The University of Michigan says it has a system in place to confirm employee and student vaccinations. A spokesman for the college told the AP the school has not encountered any problems so far with students forging their COVID-19 vaccination record cards.
But Benjamin Mason Meier, a global health policy professor at the University of North Carolina at Chapel Hill, questions how institutions can verify those records.
“The United States, unlike most countries which have electronic systems in place, is basing its vaccination on a flimsy paper card,” he said.
In a peek at the Twitter feed of AP’s expert voice, we get an idea which side of the argument Meier is on. As if his dig at the U.S. medical system wasn’t a clue.
Along with the retweets on his feed about climate change being “widespread, rampant, & intensifying” (Gee, sounds exactly how they talk about COVID!), Meier is a clear disciple for vaccine mandates and makes that plain in his expert opinion.
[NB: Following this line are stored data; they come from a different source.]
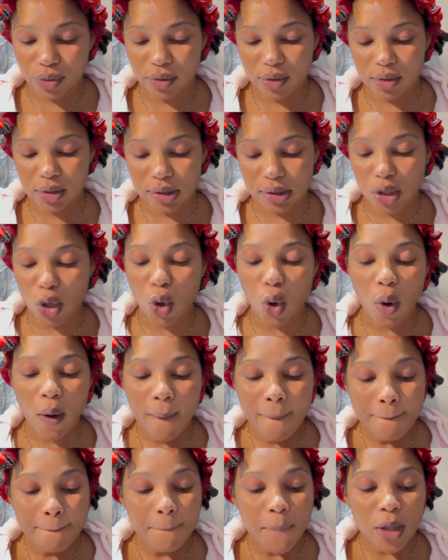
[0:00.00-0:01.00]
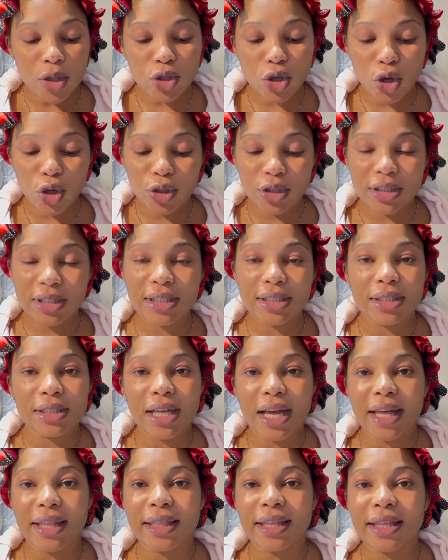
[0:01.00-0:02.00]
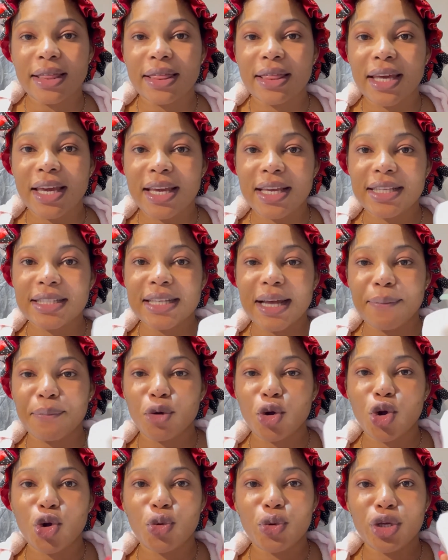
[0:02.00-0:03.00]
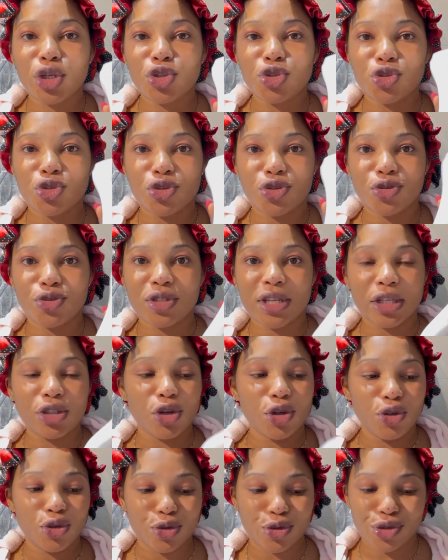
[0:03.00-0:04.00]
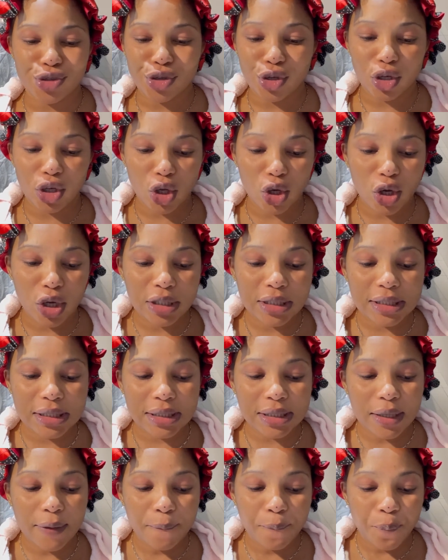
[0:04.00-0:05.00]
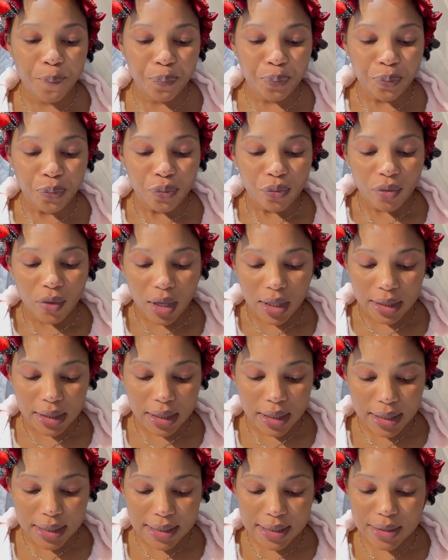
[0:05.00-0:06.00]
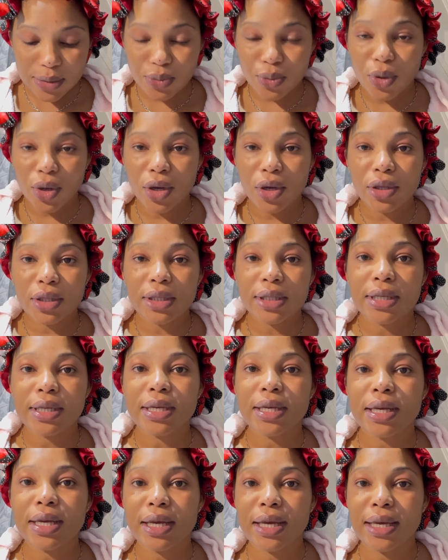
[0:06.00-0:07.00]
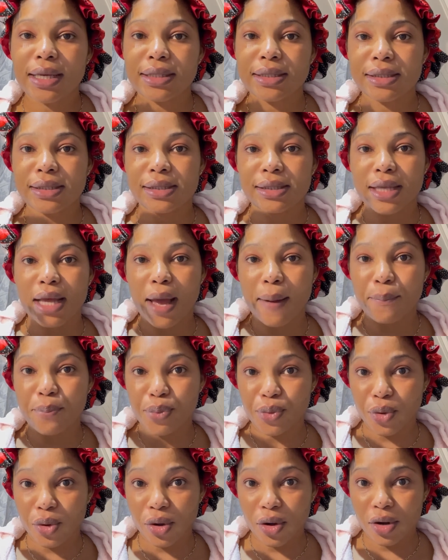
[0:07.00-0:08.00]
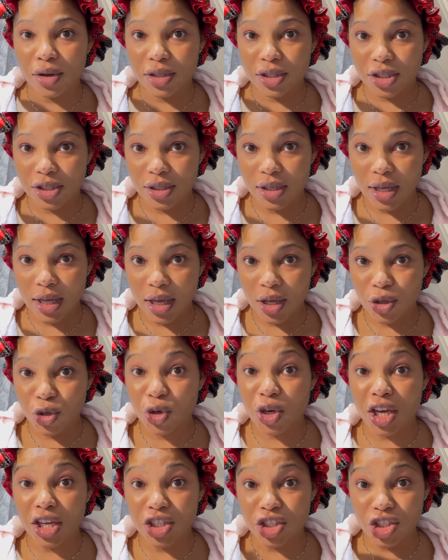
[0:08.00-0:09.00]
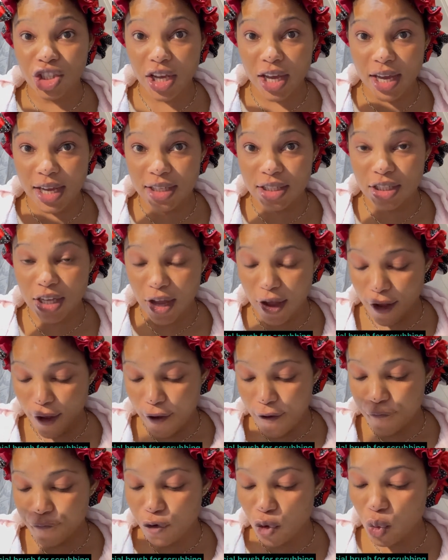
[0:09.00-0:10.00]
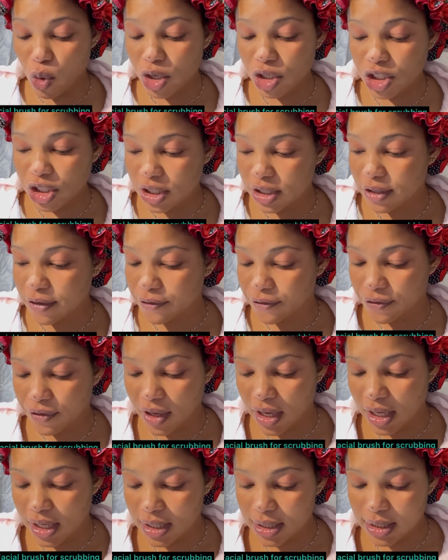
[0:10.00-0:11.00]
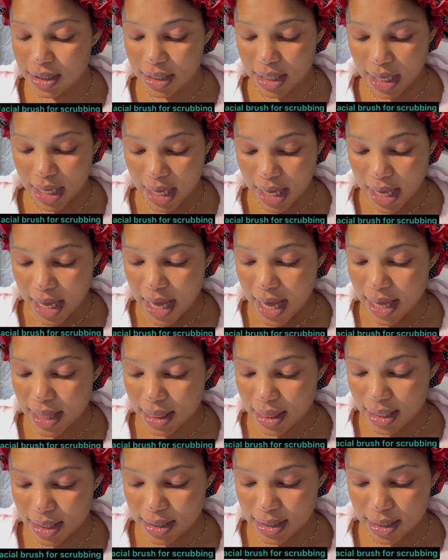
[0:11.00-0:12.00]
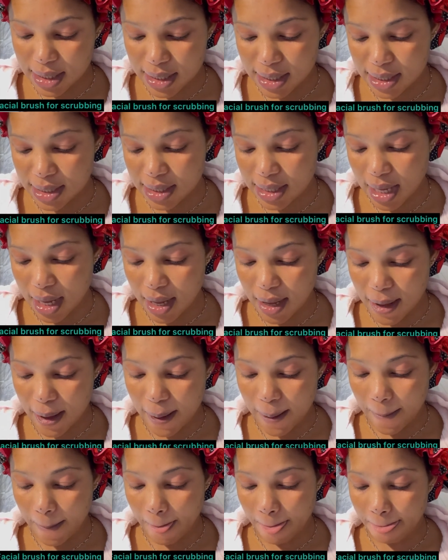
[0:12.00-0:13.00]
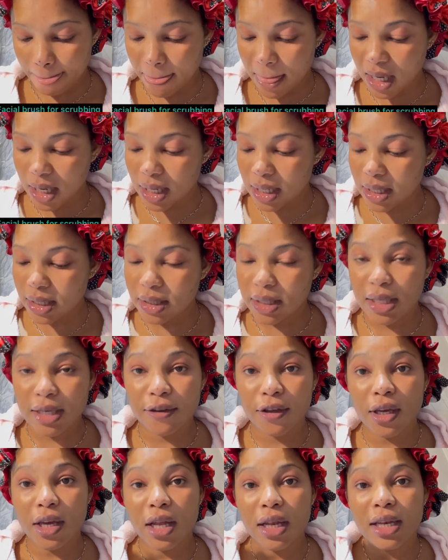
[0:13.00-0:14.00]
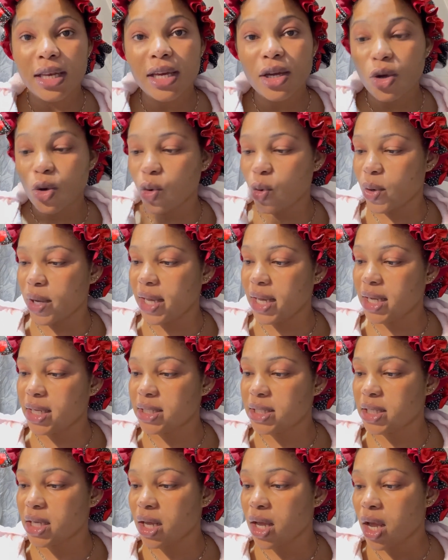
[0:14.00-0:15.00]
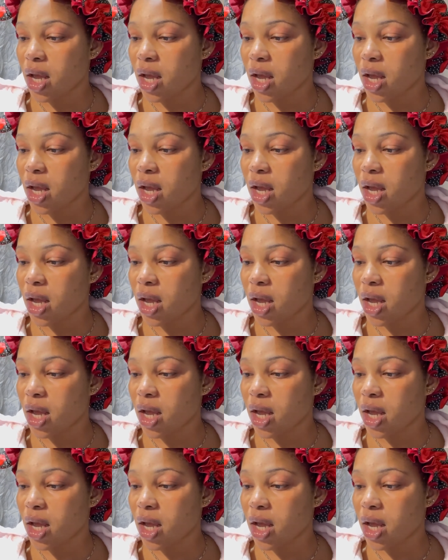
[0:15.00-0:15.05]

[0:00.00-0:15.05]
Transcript: So these are the things I'm going to use. I don't use a lot. This one is a brush you can charge for washing the face, and this is the Clinic liquid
Meier tweeted last week that he spoke with several students who were worried about the accessibility of fraudulent vaccine cards and that they knew a fellow student who had submitted one to the university.
“There needs to be policies in place for accountability to make sure that every student is operating in the collective interest of the entire campus,” he said.
Isn’t this the same argument that Georgia, Texas, and other states are making to pass their voter integrity laws?